ROMA – Ius primae noctis mai esistito: falso mito contro il Medioevo. Lo ius primae noctis non è mai stato esercitato da alcun signorotto predatore di verginità delle belle giovani sottomesse al suo dominio assoluto nei suoi possedimenti, un attimo prima di prender marito. Uno storico e fine divulgatore come Alessandro Barbero, si è incaricato di derubricare questo famigerato istituto a leggenda non metropolitana, ma umanista, rinascimentale e infine illuminista, che insieme ad altre dovevano alimentare l’immagine tetra e spaventosa di un Medioevo perso nella notte della barbarie e dell’oscurità. A maggior gloria dei successori, evidentemente, desiderosi di mostrare attraverso un facile confronto a contrario fondato su falsi presupposti, quanto loro erano brutti selvaggi e cattivi e quanto noi belli, buoni e civilizzati.
Il Medioevo ci ha lasciato un’infinità di lagnanze dei contadini contro i loro signori, lunghi elenchi di usi e abusi, resoconti di rivolte e memoriali di avvocati; conosciamo dettagliatamente gli innumerevoli obblighi, imposte e gabelle di cui i contadini si lamentavano e che cercavano di far abolire: un obbligo come lo ius primae noctis non è mai menzionato.
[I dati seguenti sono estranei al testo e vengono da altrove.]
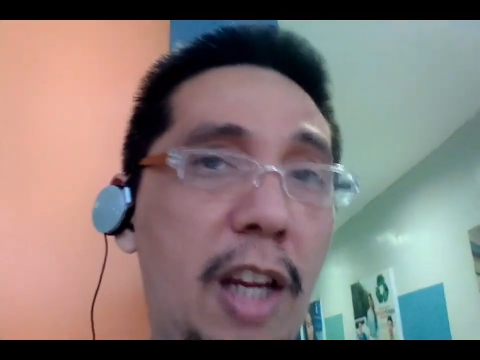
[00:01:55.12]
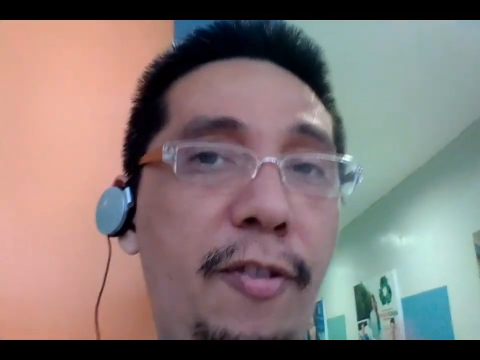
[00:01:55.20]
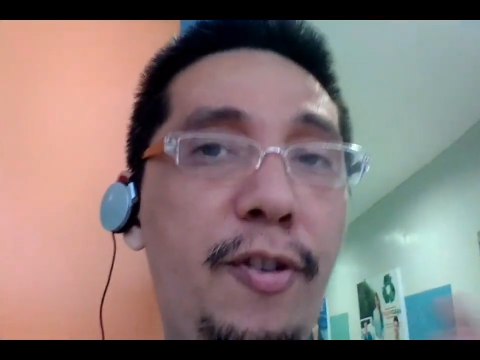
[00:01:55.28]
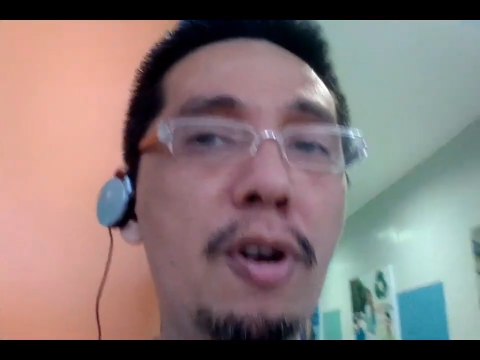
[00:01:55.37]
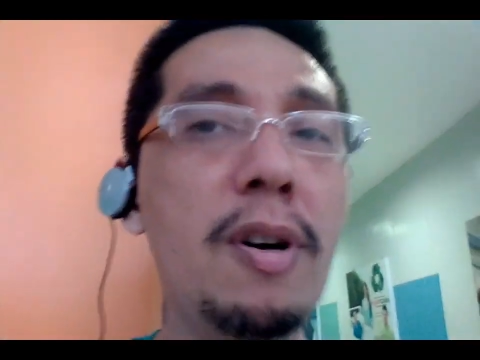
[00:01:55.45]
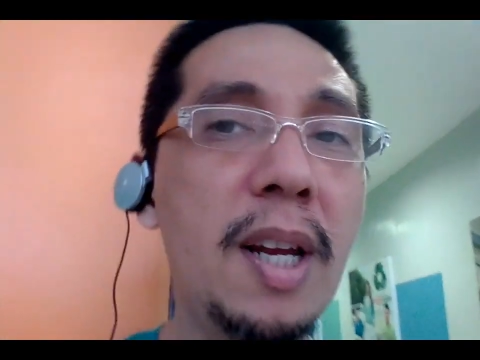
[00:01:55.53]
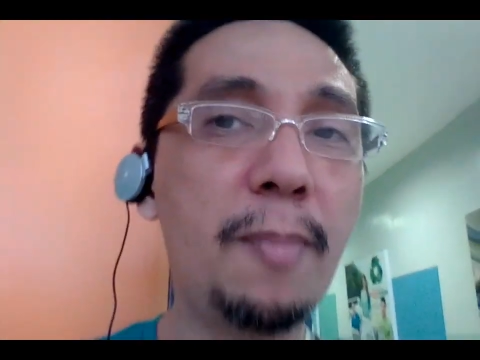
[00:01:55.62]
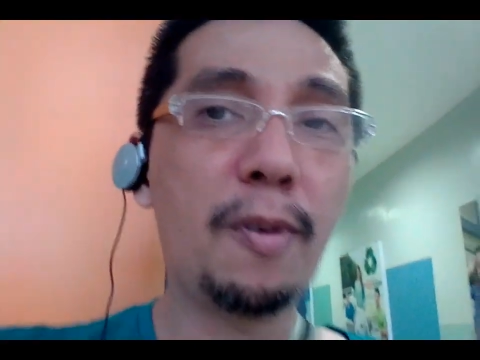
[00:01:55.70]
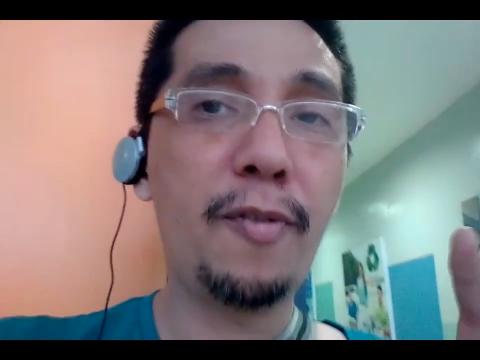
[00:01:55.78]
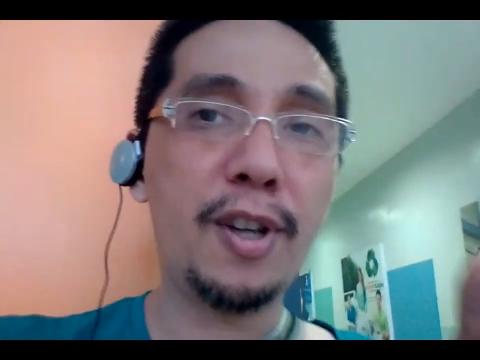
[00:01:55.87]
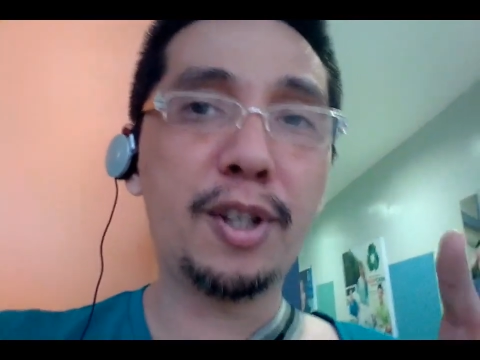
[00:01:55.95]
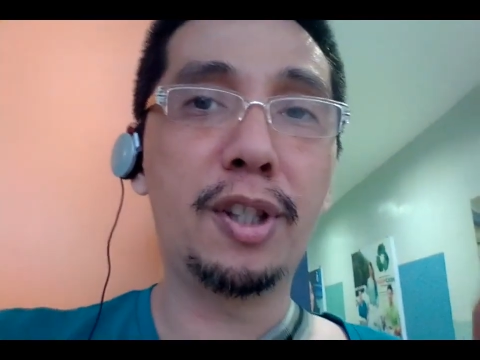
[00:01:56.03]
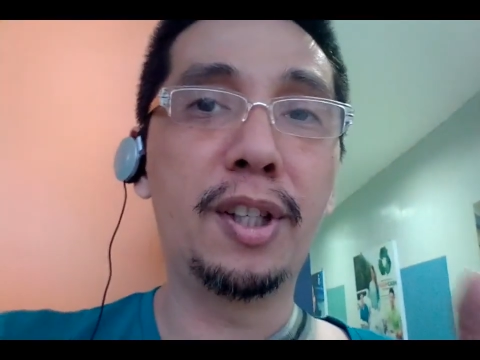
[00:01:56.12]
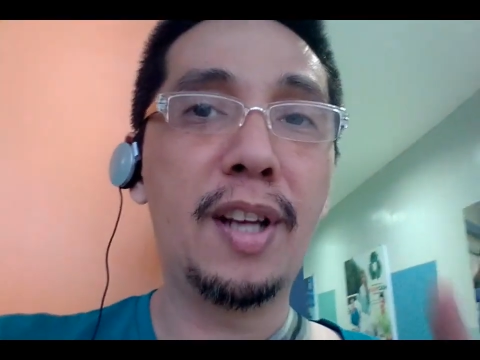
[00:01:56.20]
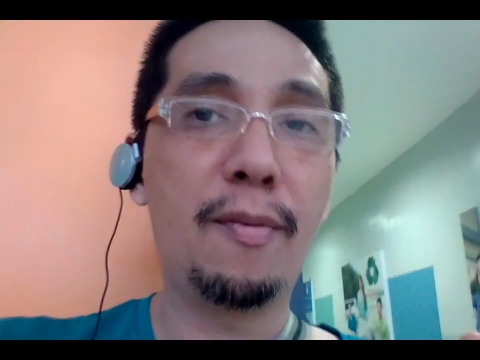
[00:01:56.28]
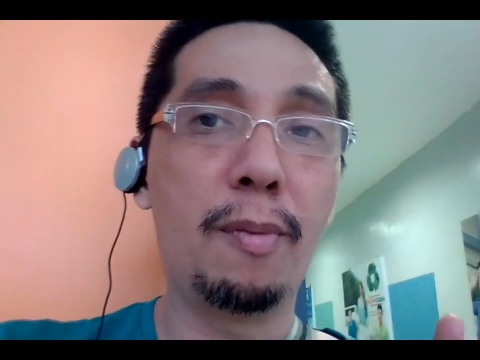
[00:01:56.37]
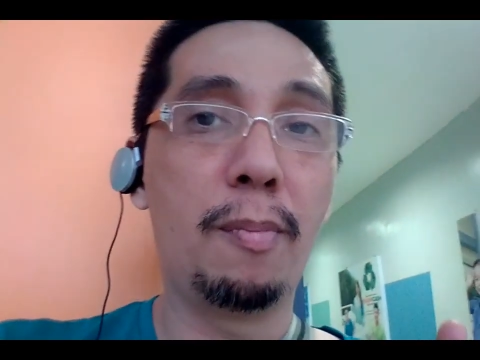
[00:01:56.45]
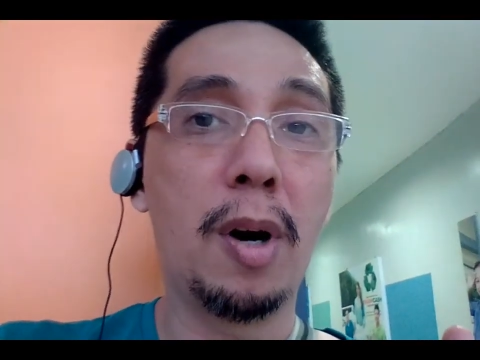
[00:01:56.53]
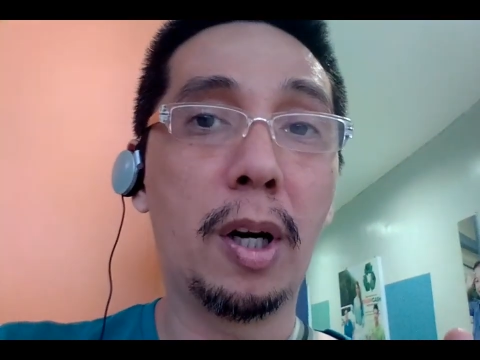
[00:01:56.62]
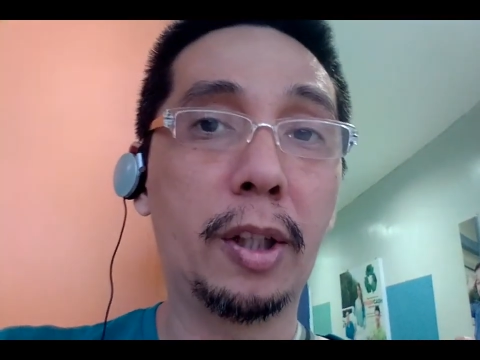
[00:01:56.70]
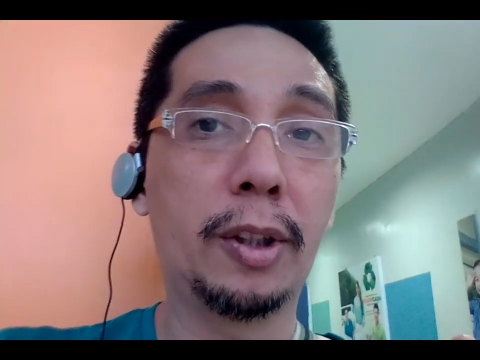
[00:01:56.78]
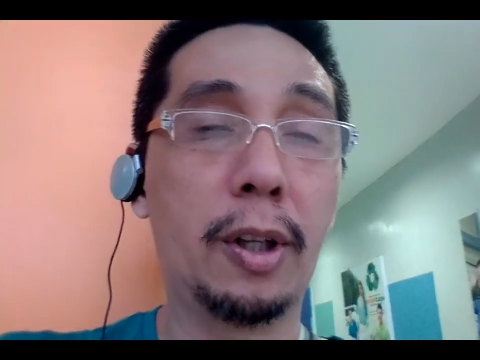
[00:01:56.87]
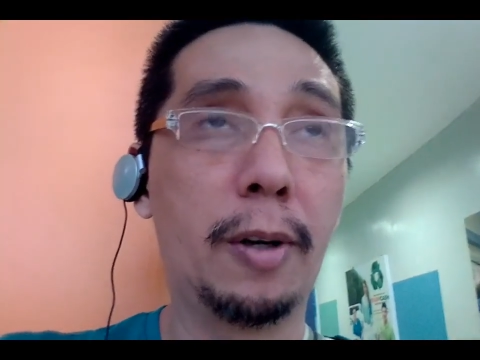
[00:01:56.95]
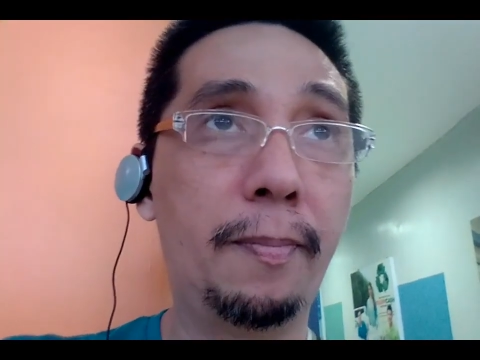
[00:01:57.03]
If you're a professional network
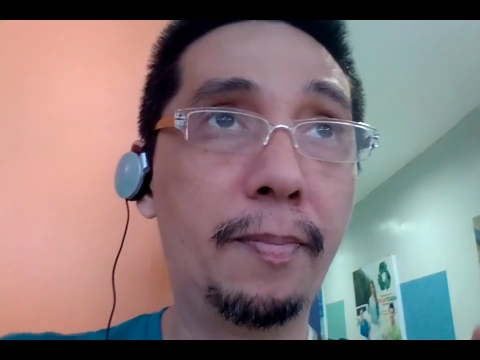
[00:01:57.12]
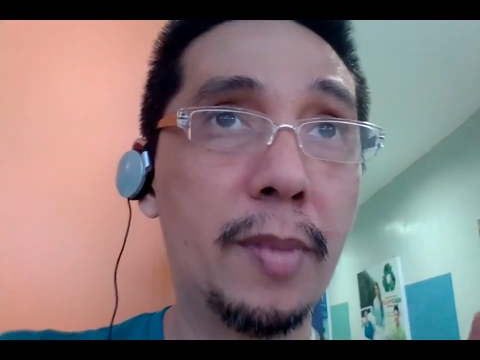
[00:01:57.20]
marketer,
E dunque, quand’è che si comincia a parlarne? Questo diritto imbarazzante comincia a essere citato alla fine del Medioevo, e poi è evocato sempre più spesso a partire dal Cinquecento, secondo uno schema preciso e che è sempre il medesimo: come qualcosa che capitava ai brutti vecchi tempi. (Alessandro Barbero, La Stampa)
Insomma, l’abbaglio procurato, la distorta immagine di un buio Medioevo ci ha costretto a berci ogni genere di fandonia su un’epoca perlomeno in chiaroscuro: la confutazione della veridicità di una presunta pratica elevata a norma come lo ius primae noctis ci permette almeno di riabilitare l’uomo medievale, umiliato sull’altare delle pretese di “eruditi creduloni” disposti a screditare i propri predecessori non ancora toccati dalla grazia della conoscenza.
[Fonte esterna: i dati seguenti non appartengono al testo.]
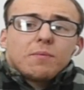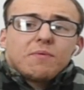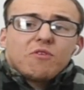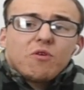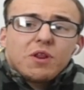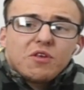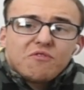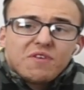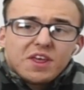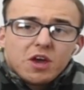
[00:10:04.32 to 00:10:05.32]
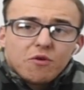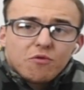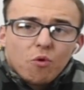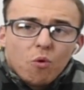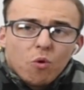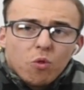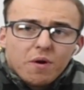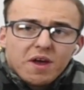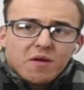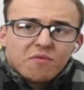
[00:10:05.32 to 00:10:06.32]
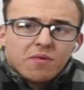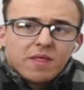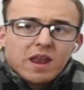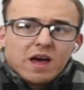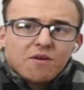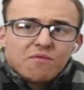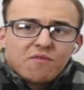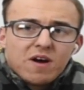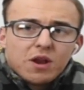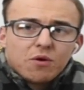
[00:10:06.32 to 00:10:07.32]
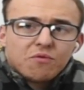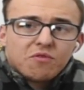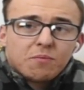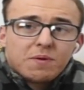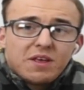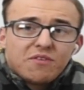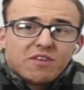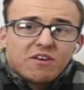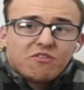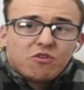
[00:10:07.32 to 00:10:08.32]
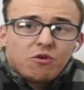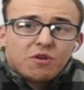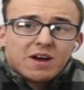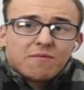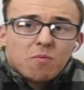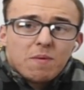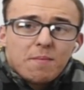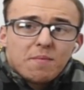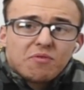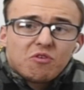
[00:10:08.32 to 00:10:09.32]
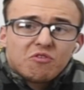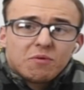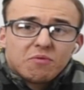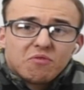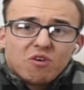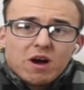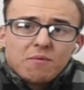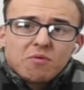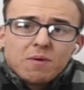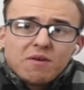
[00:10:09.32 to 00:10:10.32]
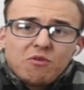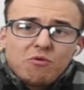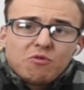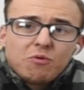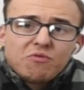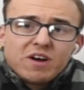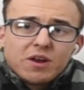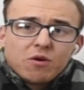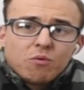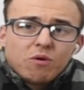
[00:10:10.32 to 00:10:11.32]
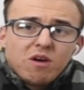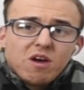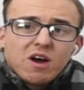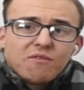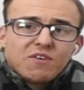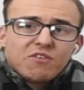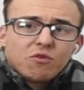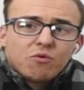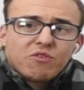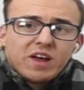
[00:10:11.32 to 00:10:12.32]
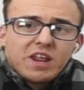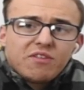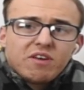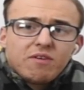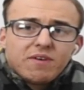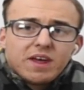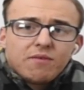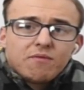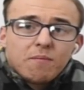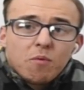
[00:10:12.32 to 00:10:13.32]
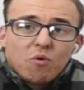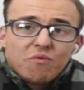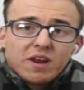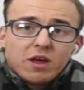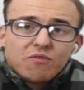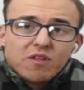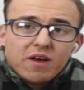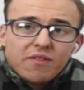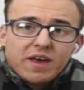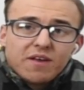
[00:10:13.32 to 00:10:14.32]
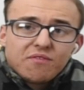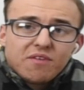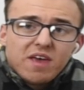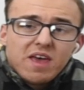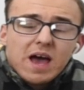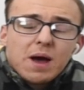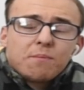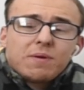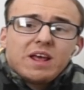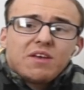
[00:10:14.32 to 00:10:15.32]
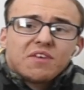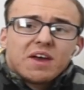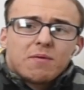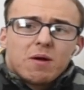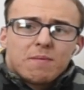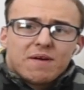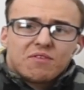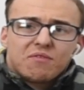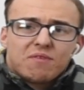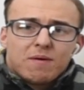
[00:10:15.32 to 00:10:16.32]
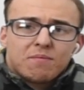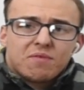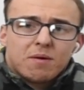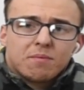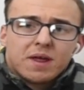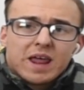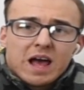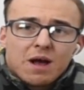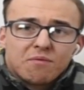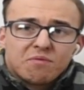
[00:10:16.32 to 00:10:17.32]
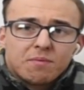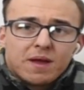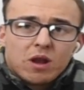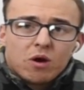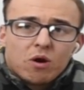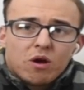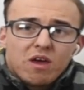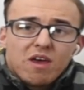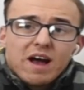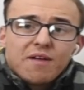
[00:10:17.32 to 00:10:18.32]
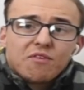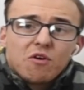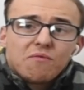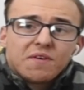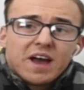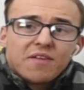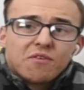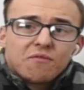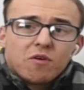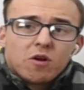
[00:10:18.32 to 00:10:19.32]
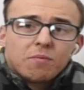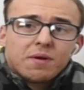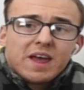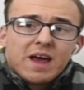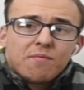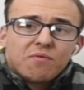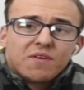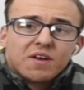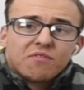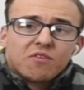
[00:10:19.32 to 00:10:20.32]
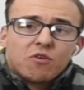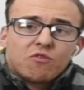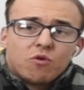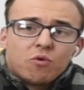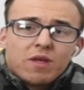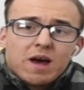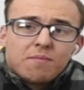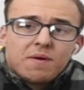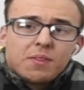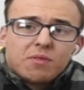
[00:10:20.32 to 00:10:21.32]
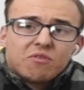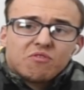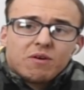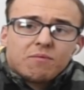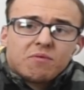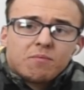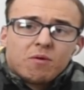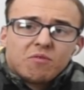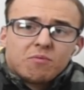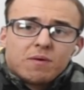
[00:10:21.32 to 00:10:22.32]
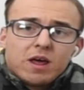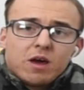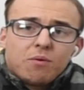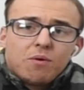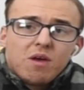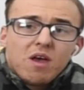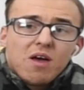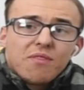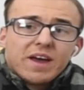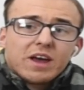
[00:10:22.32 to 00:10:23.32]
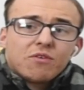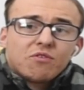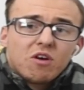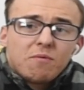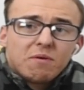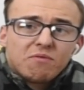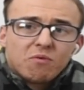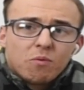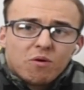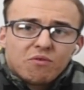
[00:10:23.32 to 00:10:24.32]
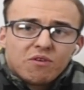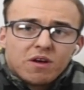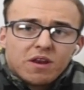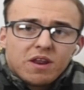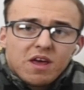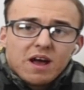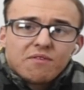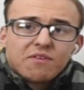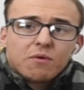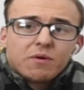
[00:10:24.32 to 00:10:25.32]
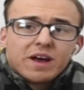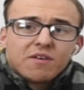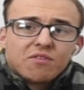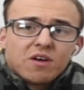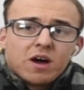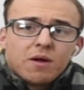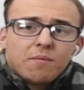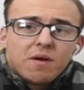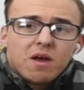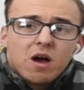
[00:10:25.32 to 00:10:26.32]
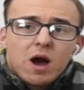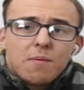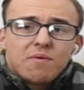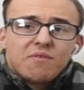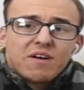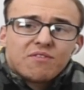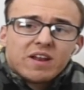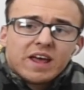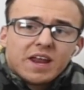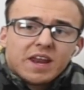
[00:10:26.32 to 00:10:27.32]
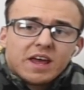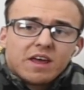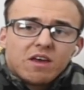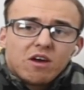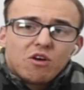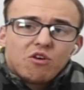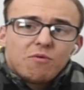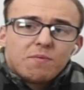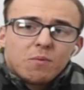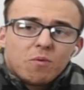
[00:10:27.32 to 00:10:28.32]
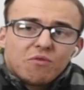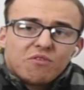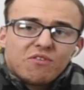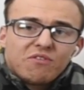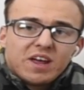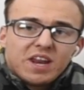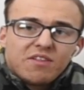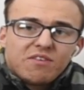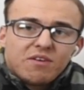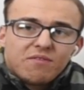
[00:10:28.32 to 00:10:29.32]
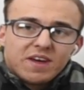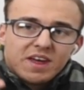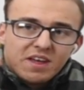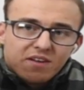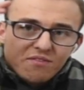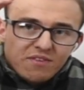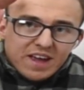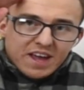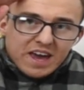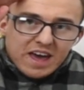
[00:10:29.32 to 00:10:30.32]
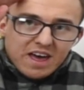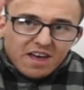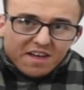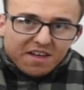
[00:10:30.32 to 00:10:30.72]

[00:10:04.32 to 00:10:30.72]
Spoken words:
going to be doing these videos all the way up to the live final, so please stay tuned and remember to subscribe to my YouTube channel, Official JDTV, for more videos like this. And please give it a massive thumbs up because it helps me a lot. And don't forget to follow me, everything social, that'll be in the description box below. Thank you so much for watching. Until next time, I've been Jack Delaney. You've been watching JDTV. Take care.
Lo ius primae noctis , insomma, è lo stigma dell’altro. Non esiste nessuna testimonianza di qualcuno che affermi di vivere in una società in cui quell’usanza è praticata, e di trovarla normale. Tutti quelli che ne parlano, dalla fine del Medioevo in poi, la associano a un’alterità barbarica, all’esotismo dei nuovi mondi, o a quell’altro esotismo, di gran fascino, che è l’esotismo del passato. Ed è il motivo per cui da queste leggende è così difficile liberarsi. Non importa se da cent’anni nessuno storico serio le ripete più, e se grandi studiosi come Jacques Le Goff hanno insistito tutta la vita a parlare della luce del Medioevo. Nel nostro immaginario è troppo forte il piacere di credere che in passato c’è stata un’epoca tenebrosa, ma che noi ne siamo usciti, e siamo migliori di quelli che vivevano allora.